TASK TO CARRY OUT ▸
Copy word for word each line from the one that has "[00:00:02.00 to 00:00:03.00]" to the last line of the records, with no other lines.
-----
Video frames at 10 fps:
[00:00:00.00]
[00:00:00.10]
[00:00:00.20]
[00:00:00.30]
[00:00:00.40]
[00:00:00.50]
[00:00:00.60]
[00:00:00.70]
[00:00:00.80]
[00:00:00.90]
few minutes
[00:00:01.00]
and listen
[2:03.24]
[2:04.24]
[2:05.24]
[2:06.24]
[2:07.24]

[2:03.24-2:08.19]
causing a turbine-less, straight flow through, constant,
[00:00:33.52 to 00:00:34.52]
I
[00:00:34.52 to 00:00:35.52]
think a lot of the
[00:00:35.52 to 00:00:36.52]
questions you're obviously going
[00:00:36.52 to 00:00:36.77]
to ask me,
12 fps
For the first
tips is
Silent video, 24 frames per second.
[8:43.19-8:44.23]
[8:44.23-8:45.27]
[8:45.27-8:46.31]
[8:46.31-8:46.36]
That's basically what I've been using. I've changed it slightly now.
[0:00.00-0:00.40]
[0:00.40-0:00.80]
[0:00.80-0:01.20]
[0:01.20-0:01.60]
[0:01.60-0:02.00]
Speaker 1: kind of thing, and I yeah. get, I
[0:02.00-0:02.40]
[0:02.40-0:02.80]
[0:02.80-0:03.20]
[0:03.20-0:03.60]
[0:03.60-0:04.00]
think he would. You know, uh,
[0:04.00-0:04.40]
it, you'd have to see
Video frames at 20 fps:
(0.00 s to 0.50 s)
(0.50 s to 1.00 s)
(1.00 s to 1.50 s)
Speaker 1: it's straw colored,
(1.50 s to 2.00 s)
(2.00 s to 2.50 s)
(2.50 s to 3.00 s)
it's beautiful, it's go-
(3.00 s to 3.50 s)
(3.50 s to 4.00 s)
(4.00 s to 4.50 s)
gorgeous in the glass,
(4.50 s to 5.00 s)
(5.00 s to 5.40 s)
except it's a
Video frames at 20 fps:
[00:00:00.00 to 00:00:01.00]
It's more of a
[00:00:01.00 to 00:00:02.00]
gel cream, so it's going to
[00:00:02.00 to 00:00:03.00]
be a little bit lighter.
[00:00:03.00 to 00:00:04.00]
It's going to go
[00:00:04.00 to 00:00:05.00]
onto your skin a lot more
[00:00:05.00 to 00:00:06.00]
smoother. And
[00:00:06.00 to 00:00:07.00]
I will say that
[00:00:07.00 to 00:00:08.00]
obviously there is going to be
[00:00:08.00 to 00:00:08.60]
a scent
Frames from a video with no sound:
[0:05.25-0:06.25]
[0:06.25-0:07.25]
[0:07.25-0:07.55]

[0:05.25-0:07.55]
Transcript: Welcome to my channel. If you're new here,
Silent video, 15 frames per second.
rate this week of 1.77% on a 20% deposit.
-----
ANSWER TO THE EXERCISE ▸
[00:00:02.00 to 00:00:03.00]
be a little bit lighter.
[00:00:03.00 to 00:00:04.00]
It's going to go
[00:00:04.00 to 00:00:05.00]
onto your skin a lot more
[00:00:05.00 to 00:00:06.00]
smoother. And
[00:00:06.00 to 00:00:07.00]
I will say that
[00:00:07.00 to 00:00:08.00]
obviously there is going to be
[00:00:08.00 to 00:00:08.60]
a scent
Frames from a video with no sound:
[0:05.25-0:06.25]
[0:06.25-0:07.25]
[0:07.25-0:07.55]

[0:05.25-0:07.55]
Transcript: Welcome to my channel. If you're new here,
Silent video, 15 frames per second.
rate this week of 1.77% on a 20% deposit.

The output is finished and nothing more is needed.